Le 2 février 1677, sur ordre du patriarche Joakim, la construction de la cathédrale en pierre de l'Assomption a commencé au monastère, sous la supervision de l'abbé Euphime. L'église de l'Assomption de la Sainte Vierge au monastère de Doudino a été érigée avec une chapelle dédiée à Nicolas le Miracleux. En 1764, lors de la sécularisation des terres ecclésiastiques par Catherine II, le monastère, où il ne restait que 6 moines, a été fermé. L'église de l'Assomption est devenue l'église paroissiale du village de Pod'yablonnoe, situé à proximité. Au début du XIXe siècle, l'ensemble monastique était presque en ruines, mais les paroissiens soutenaient l'église de l'Assomption. Dans les années 1820, grâce aux fonds de la paroisse, son toit a été réparé, remplaçant le bois par du fer, et la salle à manger a été complètement reconstruite, renforçant ses voûtes avec deux colonnes.

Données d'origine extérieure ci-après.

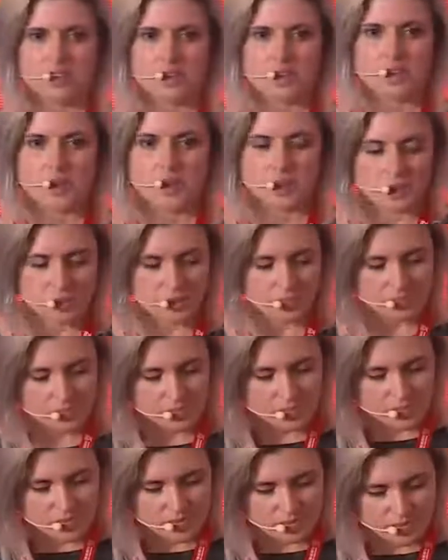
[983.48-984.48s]
So
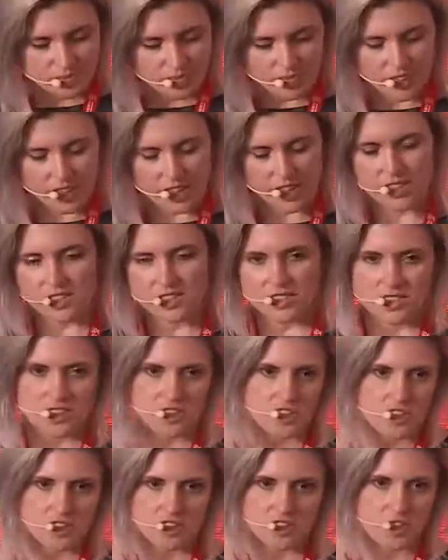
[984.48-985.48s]
this
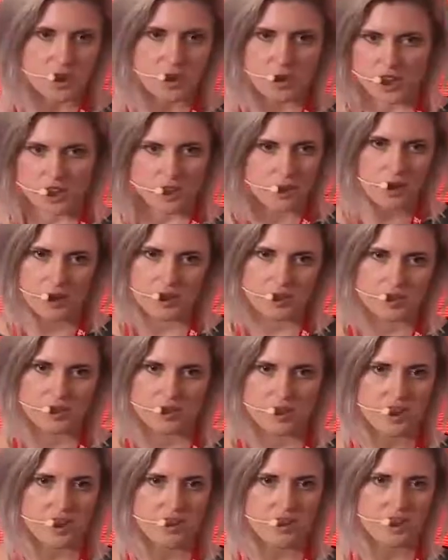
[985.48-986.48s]
is just a quick
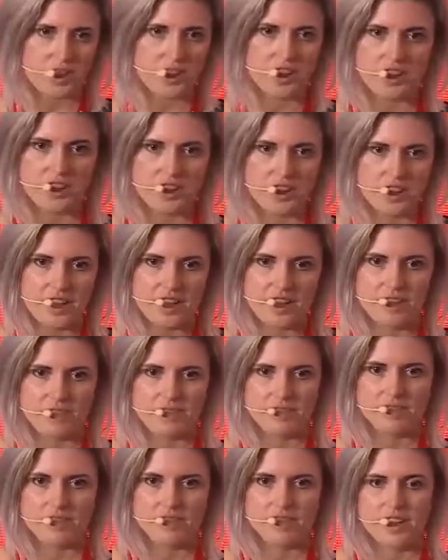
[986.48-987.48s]
quote that
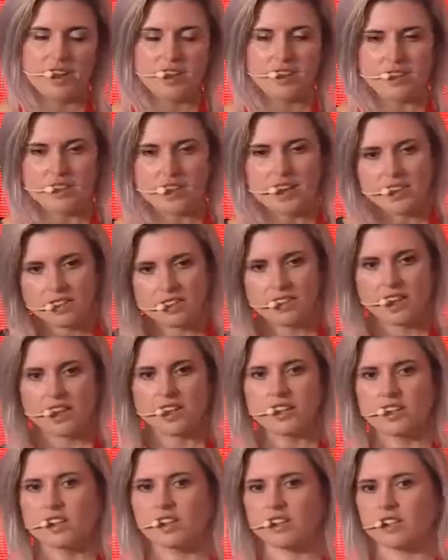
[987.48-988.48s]
security, in
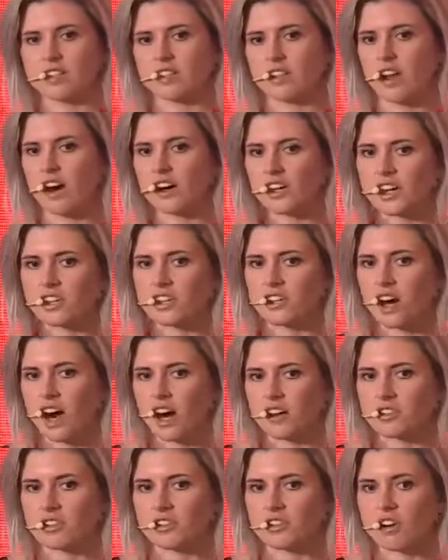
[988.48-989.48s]
like that it is locking your
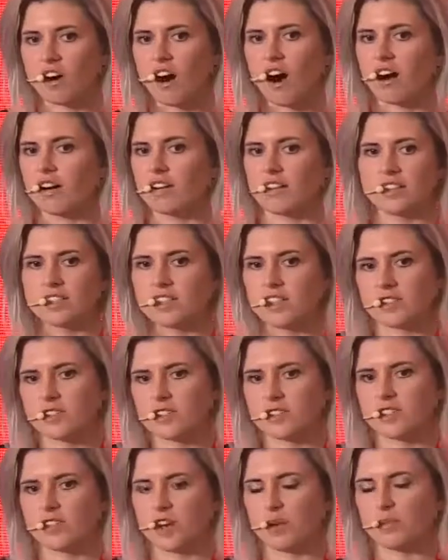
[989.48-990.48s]
house or car, it
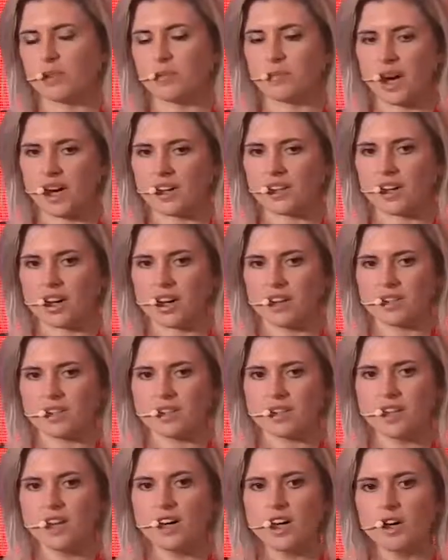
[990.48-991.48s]
doesn't stop the bad
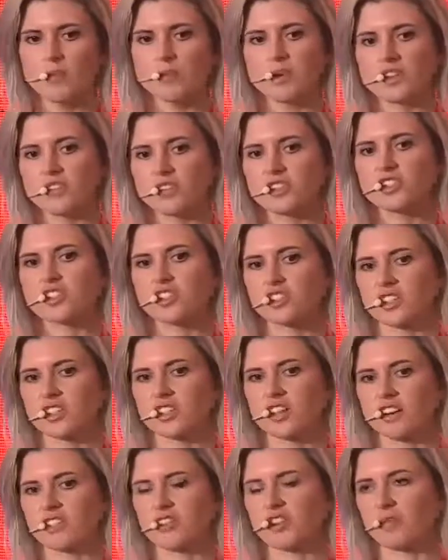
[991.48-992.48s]
guys, but if it's good
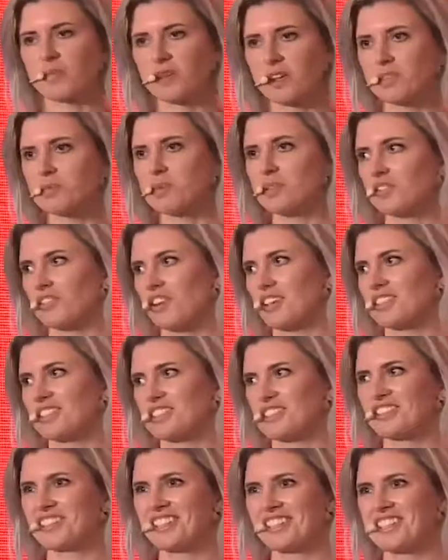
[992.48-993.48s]
enough, they may move on
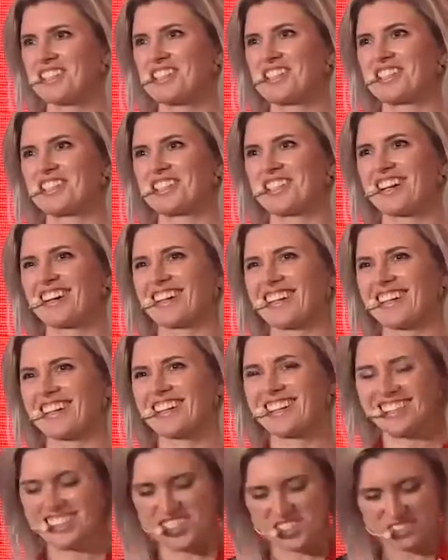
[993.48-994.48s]
to an easier target.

À la fin du XIXe siècle, le clocher du monastère de Doudino a attiré l'attention de l'architecte L.V. Dal par son architecture archaïque. Il a réalisé une aquarelle de son image et des mesures, qui ont ensuite été publiées par la Commission archéologique impériale. Au début du XXe siècle, l'ensemble monastique a commencé à être perçu comme un monument ancien digne de conservation. Entre 1910 et 1912, sous la direction de l'architecte de Nijni Novgorod Leonid Dmitrievich Agafonov, des travaux de réparation et de restauration de la cathédrale de l'Assomption ont été réalisés, et son ancien iconostase a été restauré.

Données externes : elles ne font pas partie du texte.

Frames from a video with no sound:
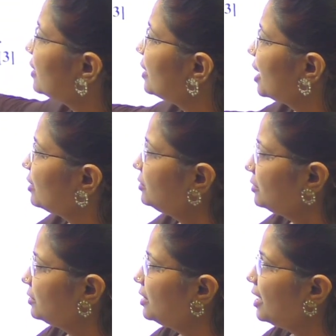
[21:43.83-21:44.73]
Now
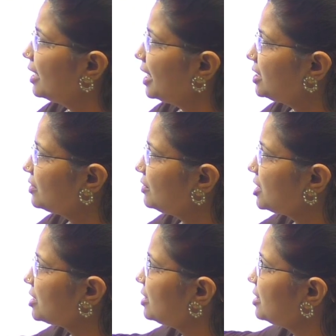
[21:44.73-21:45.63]
the next
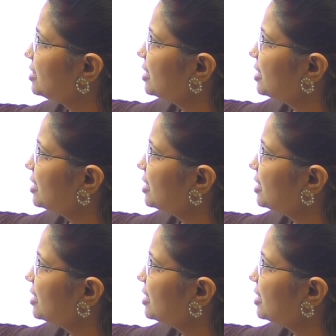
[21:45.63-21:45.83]
question is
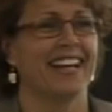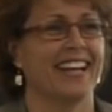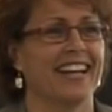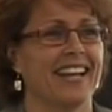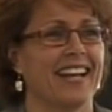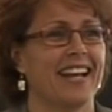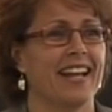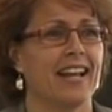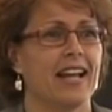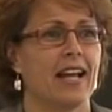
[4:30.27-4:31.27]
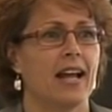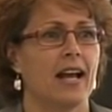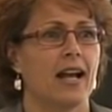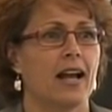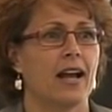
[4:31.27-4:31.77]

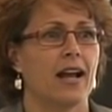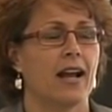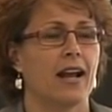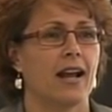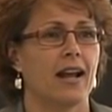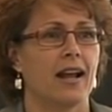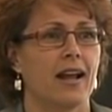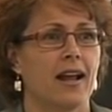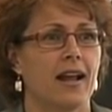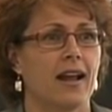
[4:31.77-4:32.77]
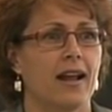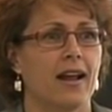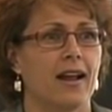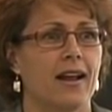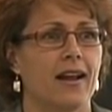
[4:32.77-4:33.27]

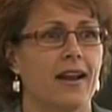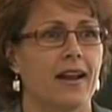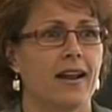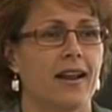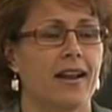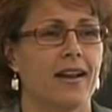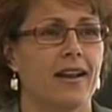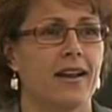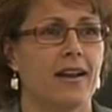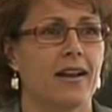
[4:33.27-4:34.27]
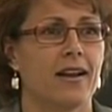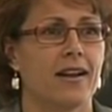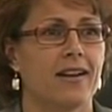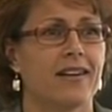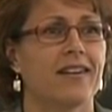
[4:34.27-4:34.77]

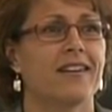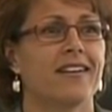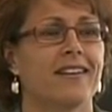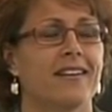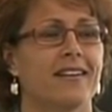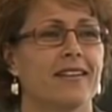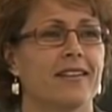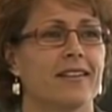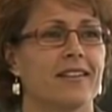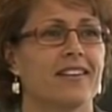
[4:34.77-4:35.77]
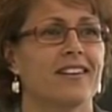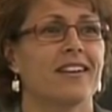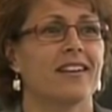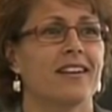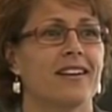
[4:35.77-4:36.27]

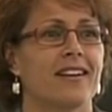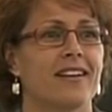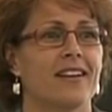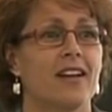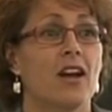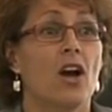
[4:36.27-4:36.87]
No one is speaking in this clip.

L'église de l'Assomption en pierre à deux autels est traditionnelle dans sa solution volumétrique et spatiale : le cube principal à deux niveaux est couvert d'une voûte, avec un autel à trois absides à l'est, et à l'ouest, une salle à manger allongée sous un toit en pente. Les flancs du cube sont accentués par des pilastres et se terminent par des demi-coupoles, tandis qu'un corniche profilée couronne la partie supérieure. Les fenêtres rectangulaires sont dépourvues de cadres décoratifs. La simplicité de l'apparence architecturale et les puissants contreforts créent une impression de monolithisme de l'église.